The two lived together for a time in the governor’s mansion, causing reporters to bay like hounds. Early on in the affair, Kerrey responded to a question about the nature of his relationship with Winger. “What can I say? She swept me off my foot.”

Look closely at the quote and note his intentional use of the singular form, foot.

See, as a lieutenant (junior grade) in the US Navy and a SEAL team member, Kerrey had participated in a firefight on an island in the Bay of Nha Trang. Hoping to surprise a Viet Cong encampment, he led a couple of SEAL teams in scaling a sheer cliff and descending upon the enemy from its heights. As the teams came under intense fire, Kerrey was thrown backward by a grenade explosion.

He was bleeding profusely and barely clinging to consciousness but still maintained control over his team and communicating with other SEAL team. The SEAL teams eventually ousted the Viet Cong encampment and Kerrey, his leg shattered, continued to direct their mop-up operations. Kerrey was evacuated by helicopter after the fighting stopped.

Kerrey was brought into surgery and awoke to find that much of his right leg had been amputated.

Ergo, “foot.”

Bob Kerrey was awarded the Medal of Honor, the Bronze Star, and the Purple Heart.

Bob Kerrey Receives The Medal Of Honor

Sort of an odd coincidence, no? Kerrey’s homophonic fellow Democrat John Kerry also was injured in Vietnam and won multiple valor awards for his service.

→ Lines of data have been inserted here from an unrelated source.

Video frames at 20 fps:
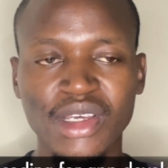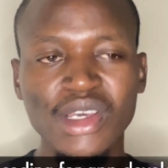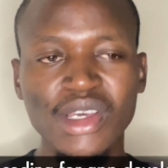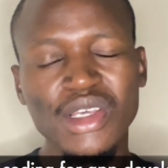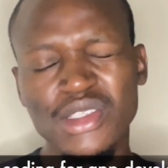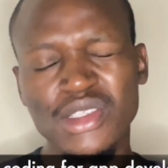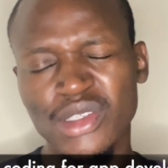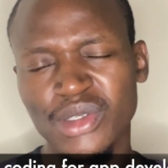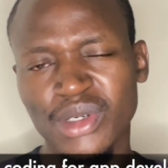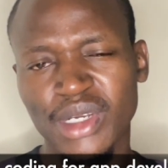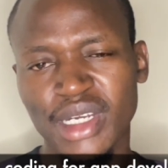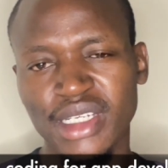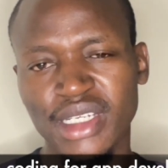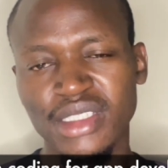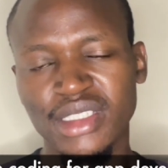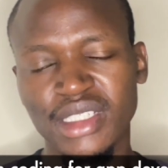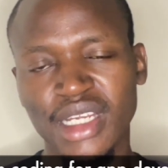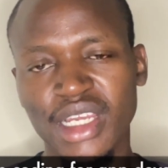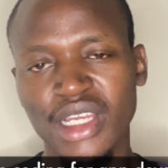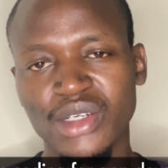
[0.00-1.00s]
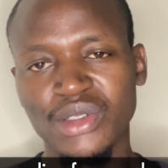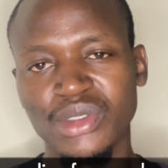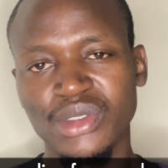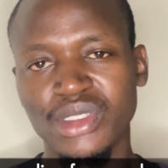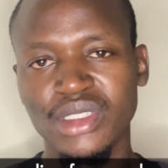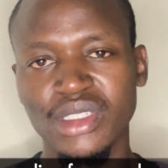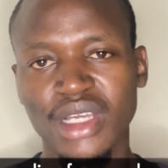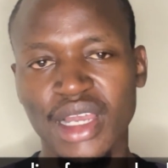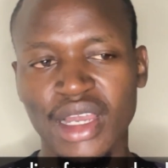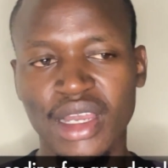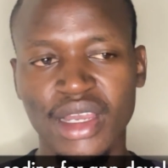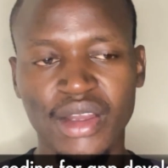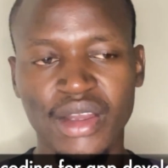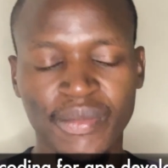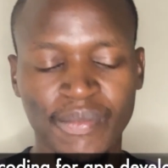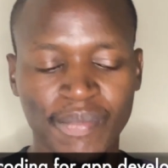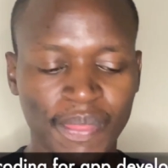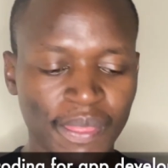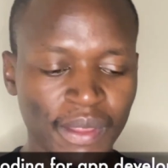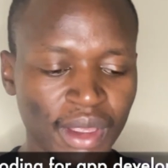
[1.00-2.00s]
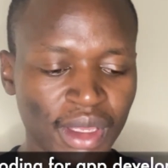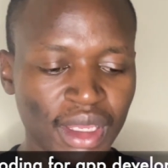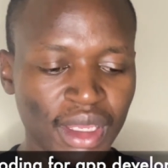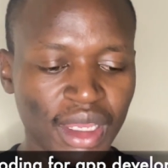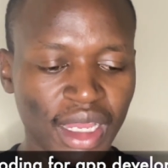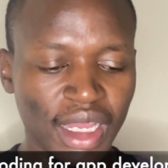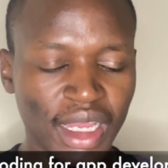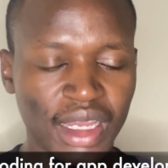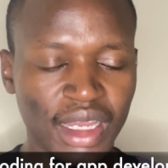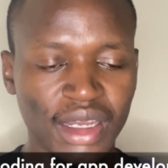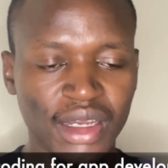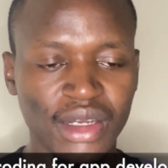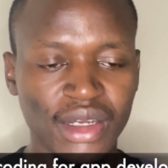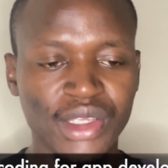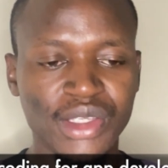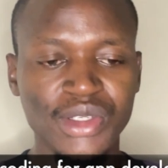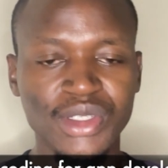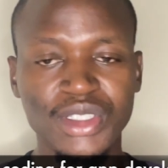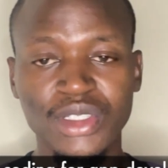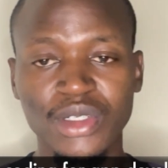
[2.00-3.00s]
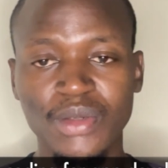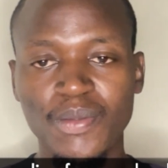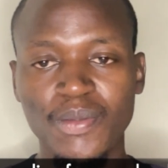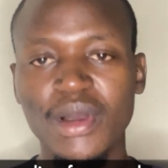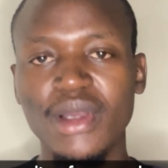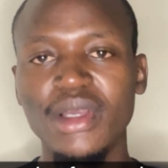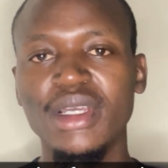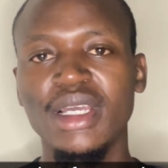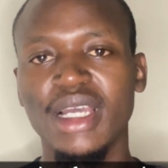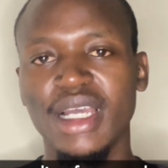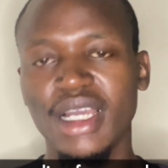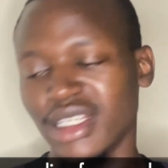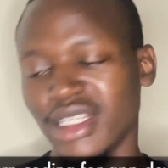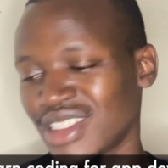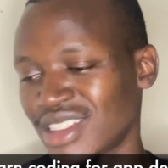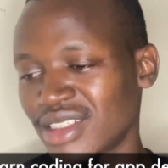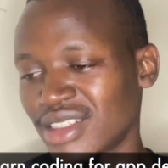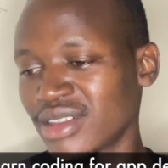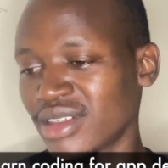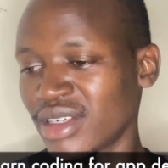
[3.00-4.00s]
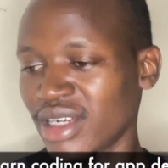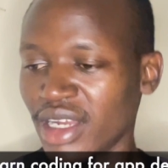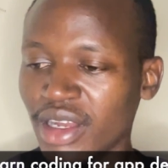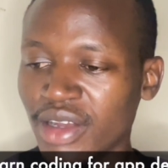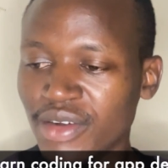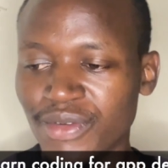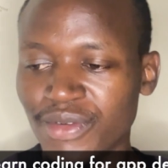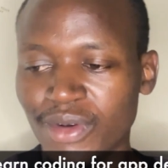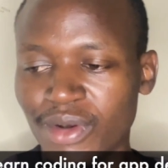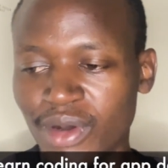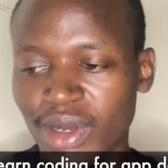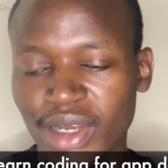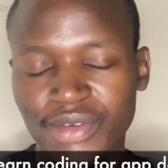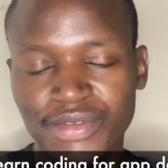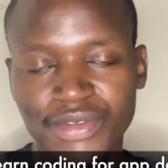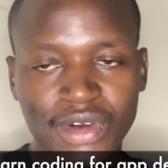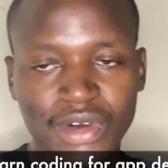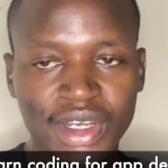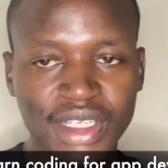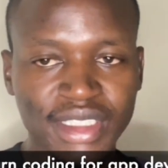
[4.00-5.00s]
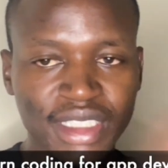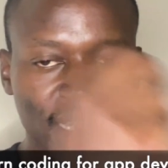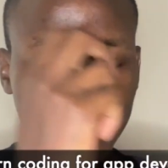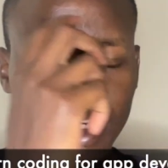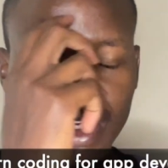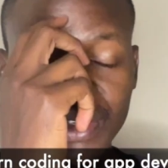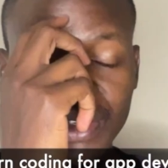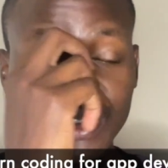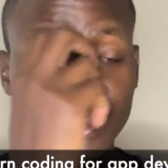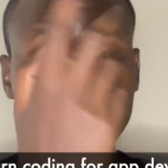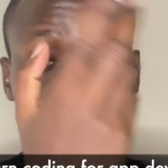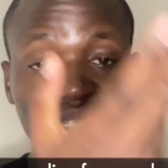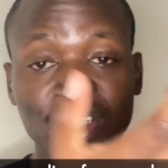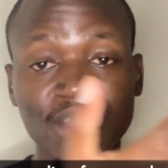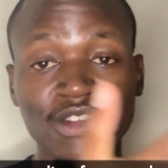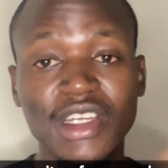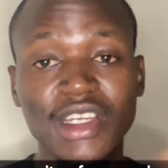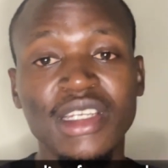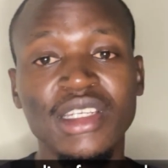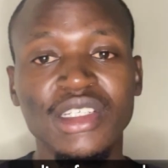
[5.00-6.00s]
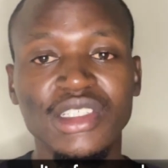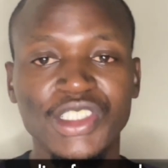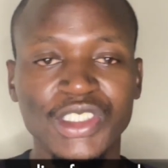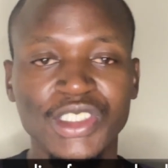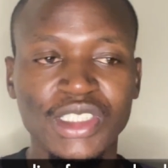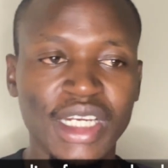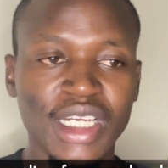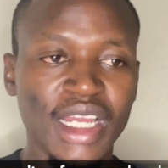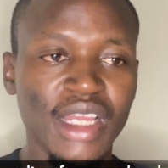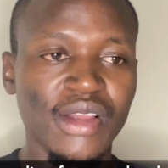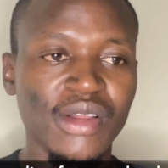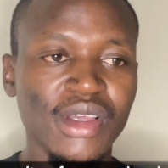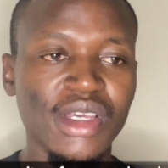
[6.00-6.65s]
So you can try out YouTube, and for a channel you don't even need to try.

Kerry copped the Silver Star, the Bronze Star, and three Purple Hearts.

You may recall that professional madman Jerome Corsi and the Swiftboat Veterans for Truth staged a notoriously mean-spirited campaign as Kerry ran for president in 2004, claiming the Dem candidate had not been injured at all in Vietnam and had lied about his actions to earn his medals.

I wonder if they’re gearing up to go after Bob Kerrey now.

Perhaps they’ll charge that Kerrey hired socialist doctors to saw his leg off back in 1969, the first step in a long, elaborate plot to infiltrate the US Senate in 2013.

We’ll keep watching for word from the lunatic asylum.